I Prefer The Spelling Pewk
Or: Pukes and Wolverines and the War Over Toledo
Puke: Etymology: 1600, probably of imitative origin (cf. German spucken to spit, Latin spuere); first recorded in the Seven Ages of Man speech in Shakespeare’s As You Like It.
At first the infant,
Mewling and puking in the nurse’s arms.
— As You Like It, Act 2, Scene 7
U.S. colloquial meaning native of Missouri (1835) might be a different word, of unknown origin.
Bartlett (1859) has: A nickname for a native of Missouri as the second sense of puke (n.), the first being: A mean, contemptible fellow. The association of the state nickname with the vomit word is at least from 1858, and folk etymology talks of the old state literally vomiting forth immigrants to California. A Biblical syntax.
That the land not vomit you out when you defile it as it vomited out the nation before you. –Lev.18:28
I was not born here but I live in the puke. I’m a puke. I was a Wolverine. Once a Wolverine I suppose always a Wolverine.
But a puke — not a proud moniker however construed.
I don’t know what a Wolverine is. Hold on I’m calling the New York Public Library where librarians still answer the phone in the Reference Room.
She asked first if I was asking about the comic book character, Wolverine. No I said, the animal, a person born in Michigan. Ah, she said, I went to the University of Michigan so I guess I’m a Wolverine though I was not born in the State.
I went to the University of Michigan also! I said with too much Excitement, and I was BORN in Michigan so I am certainly a Wolverine. What the hell is it?
Hold on, she said, don’t go away. We can get at this chick chock.
Back. Wolverines in the wild haven’t been sighted in Michigan since the early 1800s she said. Until recently. Ohio-ans started calling people from Michigan wolverines around the time of the State’s war over Toledo. In 1835. The Ohio-ans thought the people of Michigan were fierce fighters.
Whoa. There was a war over Toledo? Have you ever been to Toledo?
No, she said. Hold again please?
Back. It gets better. There’s a science teacher up in the thumb of Michigan that claimed he spotted the first wolverine in the wild since the early 1800s, that was 2004, tracked it, and he wrote a book about it! There was someone else speaking behind her in the room where she sat on Fifth Avenue in New York City, where the two lions are named Patience and Fortitude.

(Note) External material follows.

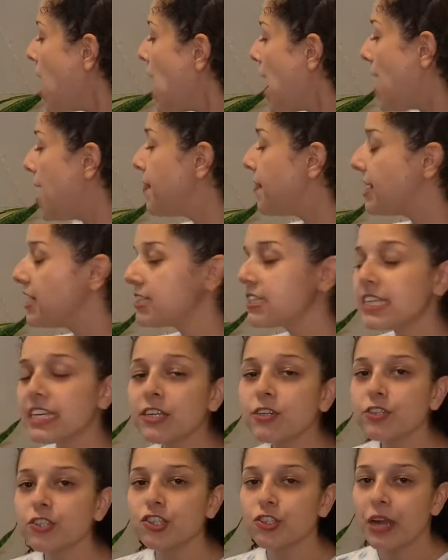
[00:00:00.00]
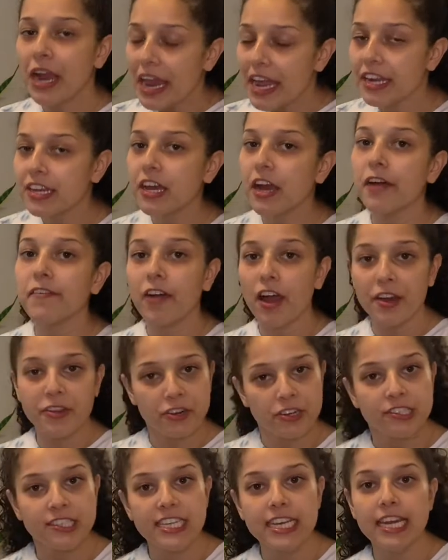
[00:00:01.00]
And then a single strand of
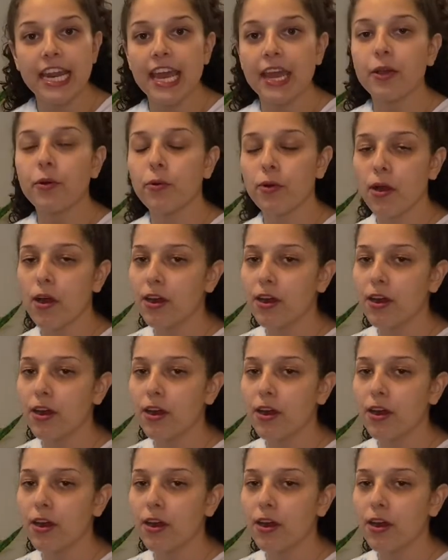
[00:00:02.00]
either DNA or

He’s a Wolverine too, she said, referring to the guy in on the story now in the background, the College connection.
She continued. The teacher’s name is Jeff Ford, the book The Lone Wolverine and he spotted the Wolverine in this kind of bog called the Minden City Swamp. He set up a camera and after 371 days he got a picture of the animal. Wow. It took him over a year to get a picture. He worked so hard at tracking the animal he developed a heart condition but he got the picture and continued to track the animal until it was found dead in 2010. Obsession. The Department of Natural Resources determined the wolverine (a she wolverine by the way) died of natural causes, probably a heart attack.
There’s something deep in this story about obsession and an over-the-divide mysticism between human and animal, I mused. Inwardly.
She told me the wolverine was stuffed and shown around the state. The theory is she came in over a frozen Great Lake from Canada. Jeff Ford never gave her a name.
What was the war over Toledo? I asked.
Hold on, she said. Back. Also called the Michigan-Ohio War, 1835-1836. They were arguing over a strip of land between Michigan and Ohio when Michigan was about to become a State. There was one battle where the two state militias lined up on opposite sides of the Maumee River and somebody fired up into the air, there was a compromise and Michigan ceded the Toledo strip of land to Ohio. Michigan got most of the Upper Peninsula. Michigan thought it was a bad deal until copper and iron were discovered up there.
Wow. Thanks. What a story. I did puppet shows in Toledo I said where I met a coven of witches it scared the hell out of me.
Charming, said the reference librarian. Thank for you calling. Always willing to help and thank you for the introduction to these glorious subjects. Anything else I can do for you?